The 326-unit complex at 1331 Brickell Bay Drive had more foreclosures [17] than any other building in Miami-Dade and was second in South Florida...

That's 5.2% of the units, so far.

Attempts to sell now are being compounded by falling appraisals and hesitant lenders. At least one has sworn off Jade already.

Today, Miami-Dade has 28 months of existing inventory — without taking into account the new units that haven’t closed yet, said Ron Shuffield, president of [Esslinger Wooten Maxwell].

In April 2005, there were 5,125 condos on the market. One year later, the number of available units spiked to 15,581, and the number rose to 22,924 in April, according to Multiple Listing Service research by EWM.

Another problem for Jade owners trying to sell is that even willing buyers may have trouble finding a mortgage. Greenpointe Mortgage Funding stopped lending at Jade because of inflated appraisals and prior resale activity.

One of the themes of the nationwide condo bust is condo towers being converted to apartments, or condo conversions going back to apartments. From the Corus Q:

An additional 3.8% of the loan portfolio ($147.5M) consists of one conversion loan and two construction loans that were previously classified as condominium loans. The borrowers ultimately failed to sell enough condominiums to make a condominium exit viable. For the conversion loan, the borrower has opted not to convert the property and will retain it as an apartment building. In the other two cases, the borrowers are negotiating the sale of the properties as apartment buildings.
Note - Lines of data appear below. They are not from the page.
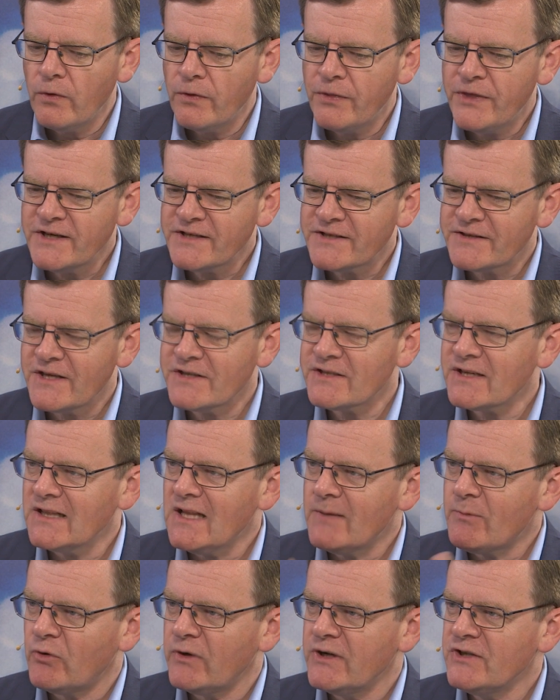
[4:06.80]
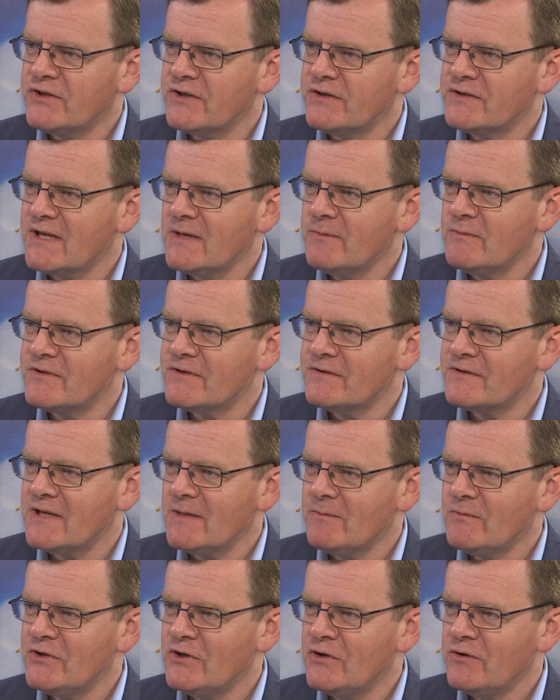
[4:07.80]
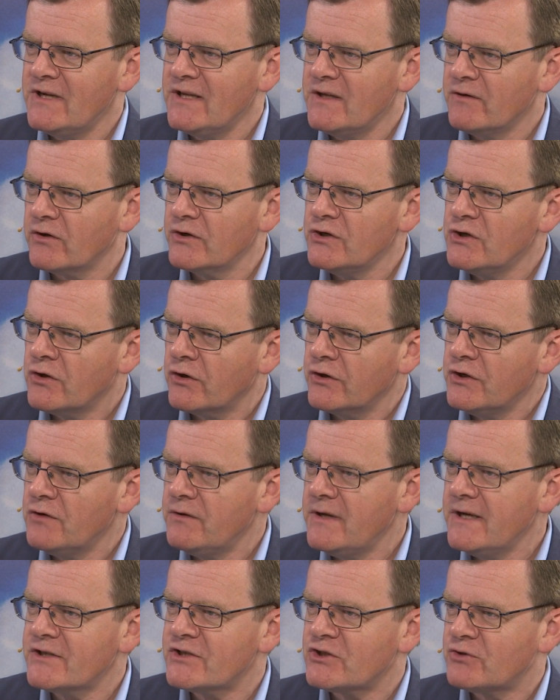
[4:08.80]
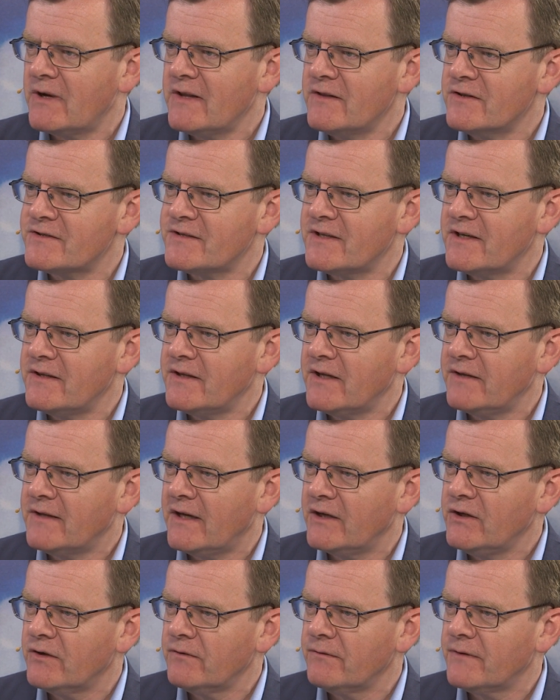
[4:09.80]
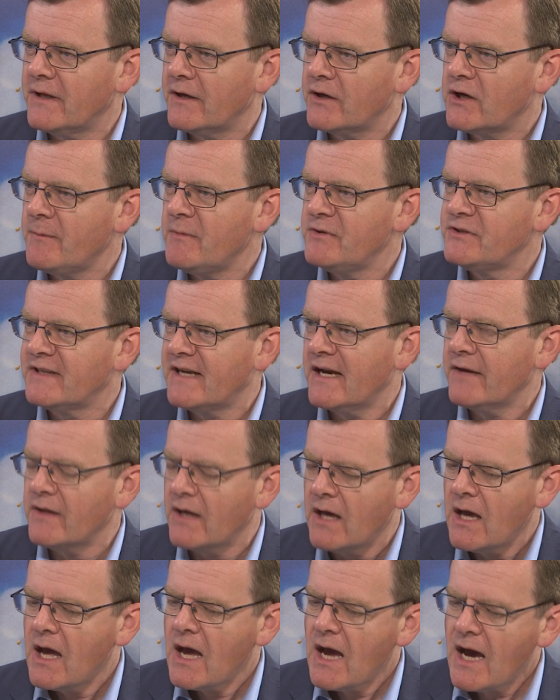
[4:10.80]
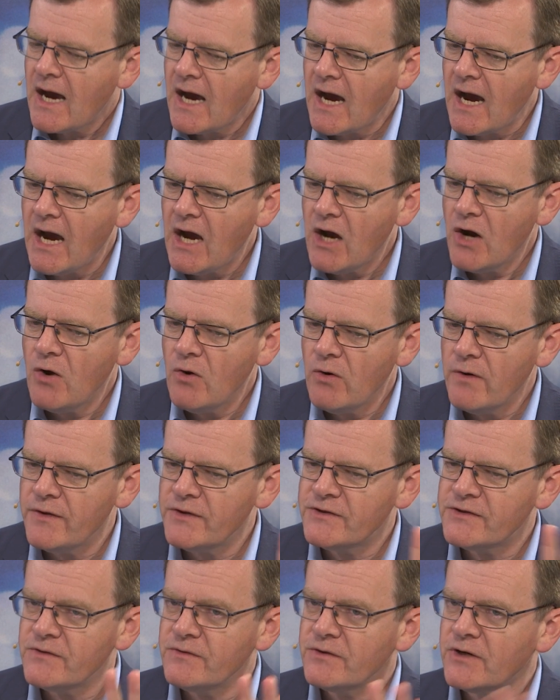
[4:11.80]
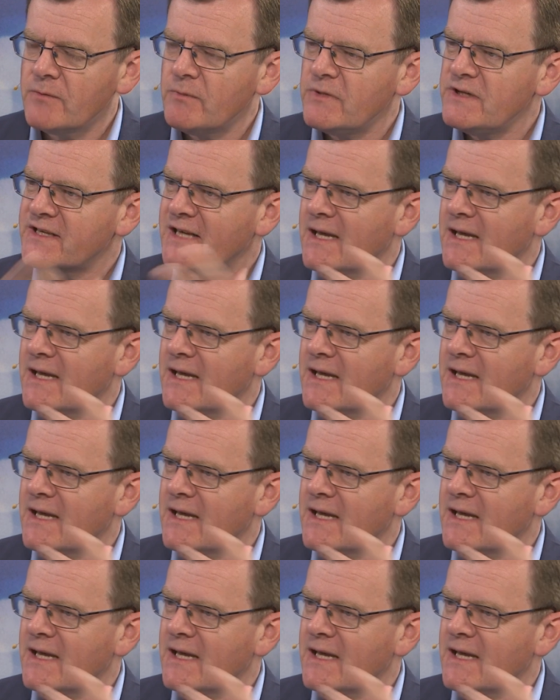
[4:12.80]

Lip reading: This collaboration seems unique. You've got unique strengths that are coming together. How are the two companies'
Here's the two big pieces of bad news from the CORS Q:

  • NPLs / Total Loans are 5.09% - up from 0.01% in 2006.
  • "At this point, most of our problem loans are concentrated in the condominium conversion loan portfolio. We have a total of 48 condominium conversion loans totaling $1.0 billion, of which nine loans totaling $458 million are of particular concern."
  • Corus has an unusual loan officer compensation program:

    A significant portion of commercial loan officer compensation is ... the CLO Program... [which] generally holds back much of their commissions for up to nine years, during which time it is at risk of loss in the event the Company suffers a loss on the loans. Management believes the program motivates officers to make safe loans and aligns the officers’ goals with the Company’s interests.
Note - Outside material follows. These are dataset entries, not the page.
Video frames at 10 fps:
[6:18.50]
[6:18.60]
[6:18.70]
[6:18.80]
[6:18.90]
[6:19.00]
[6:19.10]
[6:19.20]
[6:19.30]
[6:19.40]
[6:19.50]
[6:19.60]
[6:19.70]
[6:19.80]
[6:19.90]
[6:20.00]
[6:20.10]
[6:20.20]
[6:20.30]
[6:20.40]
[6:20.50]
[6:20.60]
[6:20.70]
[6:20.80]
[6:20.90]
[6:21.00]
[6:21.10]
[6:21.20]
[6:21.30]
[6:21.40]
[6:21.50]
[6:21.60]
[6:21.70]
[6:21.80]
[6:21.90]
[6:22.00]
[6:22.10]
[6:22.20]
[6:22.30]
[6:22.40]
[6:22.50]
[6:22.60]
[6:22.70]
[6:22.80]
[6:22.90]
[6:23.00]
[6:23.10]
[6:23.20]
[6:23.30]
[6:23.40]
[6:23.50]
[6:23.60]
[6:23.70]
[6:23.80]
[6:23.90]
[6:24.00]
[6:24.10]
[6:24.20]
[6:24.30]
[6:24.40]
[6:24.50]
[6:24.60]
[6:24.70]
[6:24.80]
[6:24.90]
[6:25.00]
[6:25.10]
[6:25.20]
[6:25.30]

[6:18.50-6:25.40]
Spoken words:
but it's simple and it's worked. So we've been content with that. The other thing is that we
    This is admirable, but probably not enough because it gives the loan officers the same free option on the loan portfolio and they still don't have any skin in the game.

    There's been an ongoing discussion in the comments section of the last CORS post that is worthy of publication.

    Matt suggests that CORS will be able to take any foreclosed projects, sell them to REITs at a 5% cap rate, and break even.

    There is a glut of condos for rent and for sale in Miami, for example. We could be very generous and assume that some REIT would be able to take a building and rent all the units for $2500/mo. We will assume that they can do this when 20,000 units are on the market simultaneously.

    A cap rate of 5% would value one of these hypothetical units at (2500*12*60%profitmargin)/(.05) = $360,000.

    Of course, if spreads widen to reasonable levels and condo rentals are yielding 8%, the value would be slashed by 38% to $225k.

    If caps were at 8% and rents were only $1500 because of the inventory glut, the unit would be valued at $135,000.